Uma radiografia da saúde pública e o preço que pagamos até hoje
Jessé Souza*
Desde o início da pandemia de coronavírus, em 2020, já era possível afirmar que a saúde pública passaria a ser a prioridade absoluta a partir dali, pois novas ondas da Covid-19 poderiam ocorrer (como realmente vêm ocorrendo) e as pandemias passariam a ser mais frequentes. Porém, essa priorização não ocorreu como deveria.
Nem mesmo a população, com sacrifício de vidas, aprendeu a cuidar de sua saúde nem a cobrar dos políticos e dos governos prioridade para se investir recursos públicos na saúde pública, como sempre deveria ter sido , conforme determina a Constituição Federal, a qual garante saúde gratuita e de boa qualidade a todos.
O desprezo diante desses novos tempos, em que uma nova onda de coronavírus surgiu junto com um surto de gripe Influenza, neste início do ano de 2022, o presidente Jair Bolsonaro (PL) promoveu um corte de R$74 milhões na saúde pública dentro do Orçamento 2022. Tudo às custas do sofrimento do povo diante da pandemia.
No Estado de Roraima, estamos vivenciando uma corrida da população às Unidades Básicas de Saúde (UBS), em busca de testagem para Covid-19 e atendimento para gripe, o que revela que, após mais dois anos de pandemia, pouco se aprendeu (ou se investiu) para melhorar a estrutura do atendimento básico.
Enquanto isso, na saúde estadual, no mesmo momento em que aumentava o número de internações de pacientes com coronavírus, um médico vereador foi gravado em vídeo afrontando e ameaçando o diretor do Hospital Geral de Roraima (HGR) depois de ter descontado do salário cinco dias de falta ao serviço.
Na verdade, não foi apenas uma ameaça, ao afirmar que o diretor estava “com os dias contados”, sugerindo claramente que teria influência política, mas também uma fala em tom racista, ao dizer que o diretor era “chefe de índio”, e em tom homofóbico, ao chamar o seu superior hierárquico de “viadinho de m…”.

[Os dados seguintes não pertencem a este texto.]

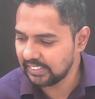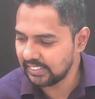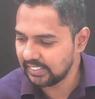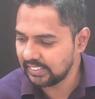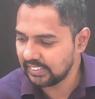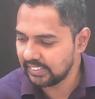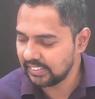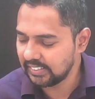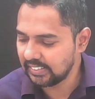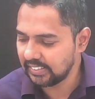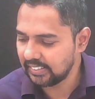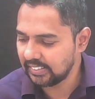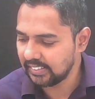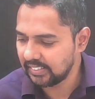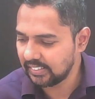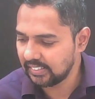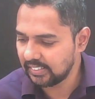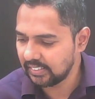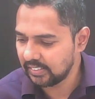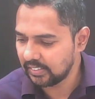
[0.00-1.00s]

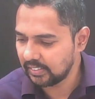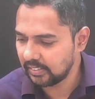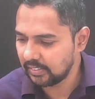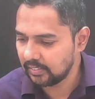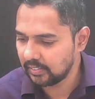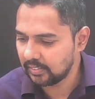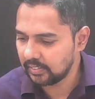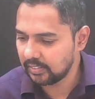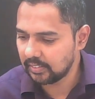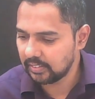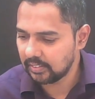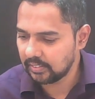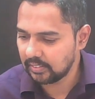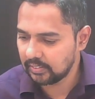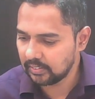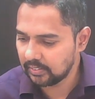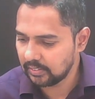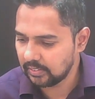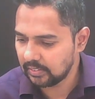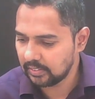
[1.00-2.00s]

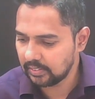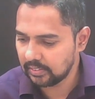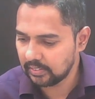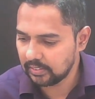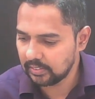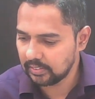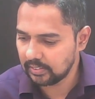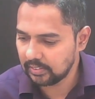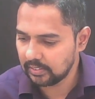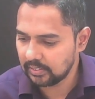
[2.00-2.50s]
No one is speaking in this clip.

Tal episódio tornar-se tão somente mais um caso de como a situação funciona na saúde pública. Historicamente, os políticos usaram a saúde pública como um biombo eleitoral, que transformou médicos e secretários de Saúde em políticos com mandato, entre os quais aqueles que se locupletaram do sistema viciado para satisfazer seus negócios.
Não se pode esquecer que nem sempre isso ocorreu de forma oculta. Houve um tempo de explícita permissividade, no então governo de Neudo Campos, durante a campanha eleitoral, quando o secretário e todo primeiro escalão da Secretaria Estadual Saúde (Sesau) largaram suas funções no setor administrativo e nos hospitais para fazer uma “arrastão eleitoral” na cidade para pedir voto na rua.
Muito antes disso, a saúde pública já vinha sendo instrumento para eleger vereadores, deputados e senadores médicos. Trocava-se votos por laqueaduras, por exames médicos, vagas em consultas nos hospitais, transferências de pacientes para outros estados e até… abortos em clínicas particulares… Tempos sombrios aqueles!
Em outra ponta, a saúde sempre foi utilizada para acomodar e comprar aliados, beneficiar empresas de políticos e amigos de políticos, sustentar cooperativas, enriquecer quem participava dos esquemas e ainda moeda de troca para garantir candidatura de governadores. Essa realidade foi exposta pelo primeiro secretário de Saúde do atual governo a se demitir, mas o caso foi devidamente abafado.
Não foi por acaso que se chegou ao cenário de terra arrasada no início da pandemia, do qual os gestores não conseguem vencer porque se trata de um esquema antigo, já estabelecido pelo consenso da “velha política”. Dentro do contexto ainda existem servidores e médicos viciados em não trabalhar, em não aceitar mudanças para melhoria do atendimento ao público. E outras patifarias políticas que só o povo sabe na hora de buscar atendimento médico.
Na saúde municipal a situação já foi bem pior quando se negligenciava abertamente o atendimento ao público, e a população era acostumada a correr direto para o Hospital Geral de Roraima (HGR), inclusive diante de uma dor de cabeça. Inclusive, no início da pandemia, as UBS mandavam os pacientes direto para o HGR, sem cumprir com sua obrigação no atendimento primário.
Hoje já é possível ver uma mudança de mentalidade e comportamento, pois a saúde passou ser prioridade absoluta, inclusive com a cobrança por parte da população nas redes sociais. Mas esse exercício cidadão de cobrar tem que ser constante por parte do contribuinte, o qual também tem sua parcela de culpa. Essa é a nova consciência que precisa ser adotada. A propósito, estamos em ano eleitoral, que é o melhor momento para se adotar essa nova postura.